Bodily Resurrection

Anglican Envoy to Rome Walking Back Denial of Christ’s Bodily Resurrection

on January 15, 2019

An interim director of the Anglican Center in Rome is qualifying and expanding earlier statements that appear to question the bodily resurrection of Jesus Christ after coming under criticism from clergy and lay leaders across the Anglican Communion.

The Very Rev. Dr. John Shepherd, a retired Australian clergyman, was last week named as temporary director of the permanent Anglican Communion presence in Rome.

“The Resurrection of Jesus ought not to be seen in physical terms, but as a new spiritual reality,” Shepherd, then Dean of Perth, stated in a 2008 Easter video message recently shared by Australian clergyman and blogger David Ould. “It is important for Christians to be set free from the idea that the Resurrection was an extraordinary physical event which restored to life Jesus’s earthly body.”

“The Gospel accounts are not historical records as we understand them,” Shepherd continued. “They are symbolic images of the breaking through of the resurrection spirit into human lives.”

The director of the Anglican Center acts as an ambassador from the See of Canterbury to the Roman Catholic Church, participating in ecumenical efforts between the two Christian churches.

Tyler O’Neil of PJ Media quotes me on why this appointment has become such a controversy:

“It is not sensible to appoint a representative who does not share the core beliefs of the group he ostensibly represents,” Jeff Walton, Anglican program director at the Institute on Religion and Democracy (IRD), told PJ Media in a statement Monday. “The bodily resurrection of Jesus Christ is a core belief of Anglican Christianity and is taken seriously by the vast majority of the 80 million plus Anglicans worldwide.”

Furthermore, doubting the Resurrection “ties directly to a key question: is the Bible trustworthy?” Walton added. “The Gospel writers and the creeds clearly state that Jesus died, was resurrected, and ascended into heaven. If we cannot trust scripture on this important claim, then our faith has nothing to stand upon.”

Jump forward to this week, and the Anglican Communion News Service is doing damage control:

“There has been speculation in the press and on social media about my views on the resurrection of Jesus from the dead. Part of this is based on a sermon I preached in 2008.”

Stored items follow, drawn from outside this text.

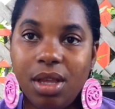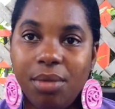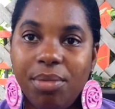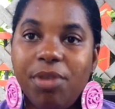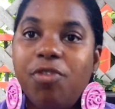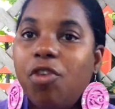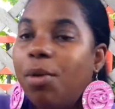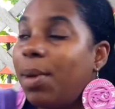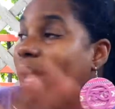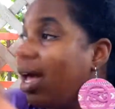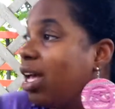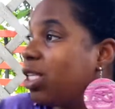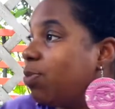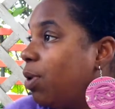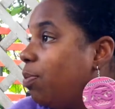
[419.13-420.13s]
Before my
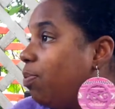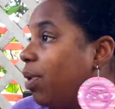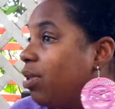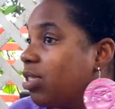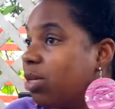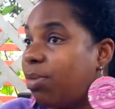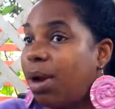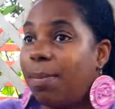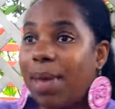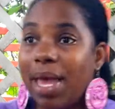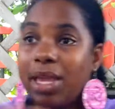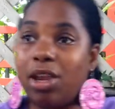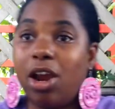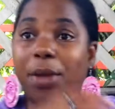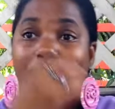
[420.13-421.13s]
husband built up our
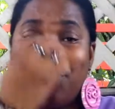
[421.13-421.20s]
backyard,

“It is my faith that Jesus rose from the dead and I have never denied the reality of the empty tomb. The risen Christ was not a ghost – he ate and could be touched – but at the same time he appeared in a locked room (John 20. 26) and vanished from sight (Luke 24.31) and he was often not immediately recognised.”

While Shepherd acknowledges making the 2008 statement, he doesn’t refute the content of the message.

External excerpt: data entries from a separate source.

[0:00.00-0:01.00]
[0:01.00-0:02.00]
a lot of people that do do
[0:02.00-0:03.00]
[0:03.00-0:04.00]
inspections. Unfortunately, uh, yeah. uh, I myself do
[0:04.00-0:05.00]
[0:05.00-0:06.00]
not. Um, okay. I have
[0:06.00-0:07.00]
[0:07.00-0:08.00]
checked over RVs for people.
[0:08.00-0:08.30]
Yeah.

The resurrection was an extraordinary physical event, and the truth of it is not a negotiable addition that Christians may embrace or take issue with as they see fit.

Shepherd’s questioning of the literal bodily resurrection is characteristic of modernist thought commonplace among oldline Protestant clergy in the mid-20th century. As modernism and its corresponding skepticism of the supernatural receded, even younger progressive clergy now regularly affirm Christ’s resurrection from the dead.

I have called for Shepherd’s dismissal from the office, and suggested that he be quickly replaced with someone who can faithfully represent Anglican Christianity and spearhead ecumenical relations with the Roman Catholic Church.

Read O’Neil’s full coverage of the controversy here.

  1. Comment by Elizabeth Schaetzke on January 15, 2019 at 9:48 pm

    Anyone who spreads the idea that the physical resurrection of Jesus did not take place, cannot and must not call himself a Christian. Period. End of story.

  2. Comment by senecagriggs on January 16, 2019 at 1:34 pm

    The attack on the faith forever mimics the serpent in the Garden.

    ” Now the serpent was more subtil than any beast of the field which the LORD God had made. And he said unto the woman, Yea, hath God said, Ye shall not eat of every tree of the
    garden? ”

    “Yea hath God said…?”

    The attack never changes.

  3. Comment by gary on March 30, 2019 at 1:55 pm

    The problem for the claim that Jesus was bodily resurrected is that we have no confirmed, uncontested eyewitness testimony of his alleged post-death appearances. The overwhelming majority of scholars (including the overwhelming majority of Roman Catholic NT scholars who very much believe in the supernatural and miracles) reject the claim that the Gospels were authored by eyewitnesses or even the associates of eyewitnesses. For all we know the detailed appearances stories in the latter three Gospels are rumor, legend, or pure fiction.

    Therefore, all we are left with is the agreed upon fact that soon after Jesus’ death some of his followers believed that he had appeared to them in some fashion. For all we know…they all saw a bright light…and believed it was an appearance of Jesus.

    That is not very good evidence upon which to base one’s entire worldview.

  4. Comment by Gary on May 2, 2019 at 5:44 pm

    Most Bible scholars now doubt the eyewitness authorship of the Gospels. Isn’t that a problem for the believability of this alleged event?